What is expected:
Write out the complete data exactly as written.

-- Record excerpts follows --

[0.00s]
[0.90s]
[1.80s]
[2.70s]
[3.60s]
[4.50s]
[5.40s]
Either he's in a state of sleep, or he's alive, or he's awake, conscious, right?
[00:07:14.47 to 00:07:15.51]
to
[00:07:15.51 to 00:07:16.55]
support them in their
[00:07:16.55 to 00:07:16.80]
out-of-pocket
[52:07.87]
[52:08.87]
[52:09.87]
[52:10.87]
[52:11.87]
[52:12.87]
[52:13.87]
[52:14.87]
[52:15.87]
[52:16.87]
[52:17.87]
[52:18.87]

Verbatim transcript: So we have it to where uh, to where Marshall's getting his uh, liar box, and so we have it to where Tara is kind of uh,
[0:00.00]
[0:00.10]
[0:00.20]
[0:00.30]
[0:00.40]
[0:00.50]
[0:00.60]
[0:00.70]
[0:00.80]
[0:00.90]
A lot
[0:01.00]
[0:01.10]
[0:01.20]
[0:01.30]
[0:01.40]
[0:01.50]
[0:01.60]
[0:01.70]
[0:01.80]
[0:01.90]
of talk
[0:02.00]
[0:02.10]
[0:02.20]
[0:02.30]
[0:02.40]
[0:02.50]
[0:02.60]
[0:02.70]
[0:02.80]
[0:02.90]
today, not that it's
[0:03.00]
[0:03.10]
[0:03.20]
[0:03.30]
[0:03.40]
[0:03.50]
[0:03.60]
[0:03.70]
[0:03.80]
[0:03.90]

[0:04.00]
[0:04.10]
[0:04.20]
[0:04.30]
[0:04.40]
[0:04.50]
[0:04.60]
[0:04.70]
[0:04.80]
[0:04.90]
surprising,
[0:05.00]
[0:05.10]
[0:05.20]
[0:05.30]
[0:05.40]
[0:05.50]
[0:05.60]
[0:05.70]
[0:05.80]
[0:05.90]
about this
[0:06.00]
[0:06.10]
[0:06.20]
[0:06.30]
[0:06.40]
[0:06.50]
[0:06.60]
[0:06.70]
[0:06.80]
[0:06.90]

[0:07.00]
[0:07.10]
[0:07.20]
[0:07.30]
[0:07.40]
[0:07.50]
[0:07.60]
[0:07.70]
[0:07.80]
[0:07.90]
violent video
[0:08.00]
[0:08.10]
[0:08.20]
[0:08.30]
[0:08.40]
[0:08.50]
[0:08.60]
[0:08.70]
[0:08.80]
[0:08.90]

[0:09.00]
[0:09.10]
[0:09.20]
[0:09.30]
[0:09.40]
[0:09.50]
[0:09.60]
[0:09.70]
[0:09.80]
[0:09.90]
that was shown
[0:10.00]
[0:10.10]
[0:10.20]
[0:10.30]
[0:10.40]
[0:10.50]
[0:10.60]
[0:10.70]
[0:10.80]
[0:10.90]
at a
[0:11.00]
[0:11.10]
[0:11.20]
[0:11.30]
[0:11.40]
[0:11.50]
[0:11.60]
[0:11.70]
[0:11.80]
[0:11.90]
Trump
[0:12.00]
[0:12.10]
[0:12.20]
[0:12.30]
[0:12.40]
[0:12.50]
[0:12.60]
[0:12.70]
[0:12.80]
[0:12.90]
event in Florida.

-- Record excerpts concluded --

Answer:
[0.00s]
[0.90s]
[1.80s]
[2.70s]
[3.60s]
[4.50s]
[5.40s]
Either he's in a state of sleep, or he's alive, or he's awake, conscious, right?
[00:07:14.47 to 00:07:15.51]
to
[00:07:15.51 to 00:07:16.55]
support them in their
[00:07:16.55 to 00:07:16.80]
out-of-pocket
[52:07.87]
[52:08.87]
[52:09.87]
[52:10.87]
[52:11.87]
[52:12.87]
[52:13.87]
[52:14.87]
[52:15.87]
[52:16.87]
[52:17.87]
[52:18.87]

Verbatim transcript: So we have it to where uh, to where Marshall's getting his uh, liar box, and so we have it to where Tara is kind of uh,
[0:00.00]
[0:00.10]
[0:00.20]
[0:00.30]
[0:00.40]
[0:00.50]
[0:00.60]
[0:00.70]
[0:00.80]
[0:00.90]
A lot
[0:01.00]
[0:01.10]
[0:01.20]
[0:01.30]
[0:01.40]
[0:01.50]
[0:01.60]
[0:01.70]
[0:01.80]
[0:01.90]
of talk
[0:02.00]
[0:02.10]
[0:02.20]
[0:02.30]
[0:02.40]
[0:02.50]
[0:02.60]
[0:02.70]
[0:02.80]
[0:02.90]
today, not that it's
[0:03.00]
[0:03.10]
[0:03.20]
[0:03.30]
[0:03.40]
[0:03.50]
[0:03.60]
[0:03.70]
[0:03.80]
[0:03.90]

[0:04.00]
[0:04.10]
[0:04.20]
[0:04.30]
[0:04.40]
[0:04.50]
[0:04.60]
[0:04.70]
[0:04.80]
[0:04.90]
surprising,
[0:05.00]
[0:05.10]
[0:05.20]
[0:05.30]
[0:05.40]
[0:05.50]
[0:05.60]
[0:05.70]
[0:05.80]
[0:05.90]
about this
[0:06.00]
[0:06.10]
[0:06.20]
[0:06.30]
[0:06.40]
[0:06.50]
[0:06.60]
[0:06.70]
[0:06.80]
[0:06.90]

[0:07.00]
[0:07.10]
[0:07.20]
[0:07.30]
[0:07.40]
[0:07.50]
[0:07.60]
[0:07.70]
[0:07.80]
[0:07.90]
violent video
[0:08.00]
[0:08.10]
[0:08.20]
[0:08.30]
[0:08.40]
[0:08.50]
[0:08.60]
[0:08.70]
[0:08.80]
[0:08.90]

[0:09.00]
[0:09.10]
[0:09.20]
[0:09.30]
[0:09.40]
[0:09.50]
[0:09.60]
[0:09.70]
[0:09.80]
[0:09.90]
that was shown
[0:10.00]
[0:10.10]
[0:10.20]
[0:10.30]
[0:10.40]
[0:10.50]
[0:10.60]
[0:10.70]
[0:10.80]
[0:10.90]
at a
[0:11.00]
[0:11.10]
[0:11.20]
[0:11.30]
[0:11.40]
[0:11.50]
[0:11.60]
[0:11.70]
[0:11.80]
[0:11.90]
Trump
[0:12.00]
[0:12.10]
[0:12.20]
[0:12.30]
[0:12.40]
[0:12.50]
[0:12.60]
[0:12.70]
[0:12.80]
[0:12.90]
event in Florida.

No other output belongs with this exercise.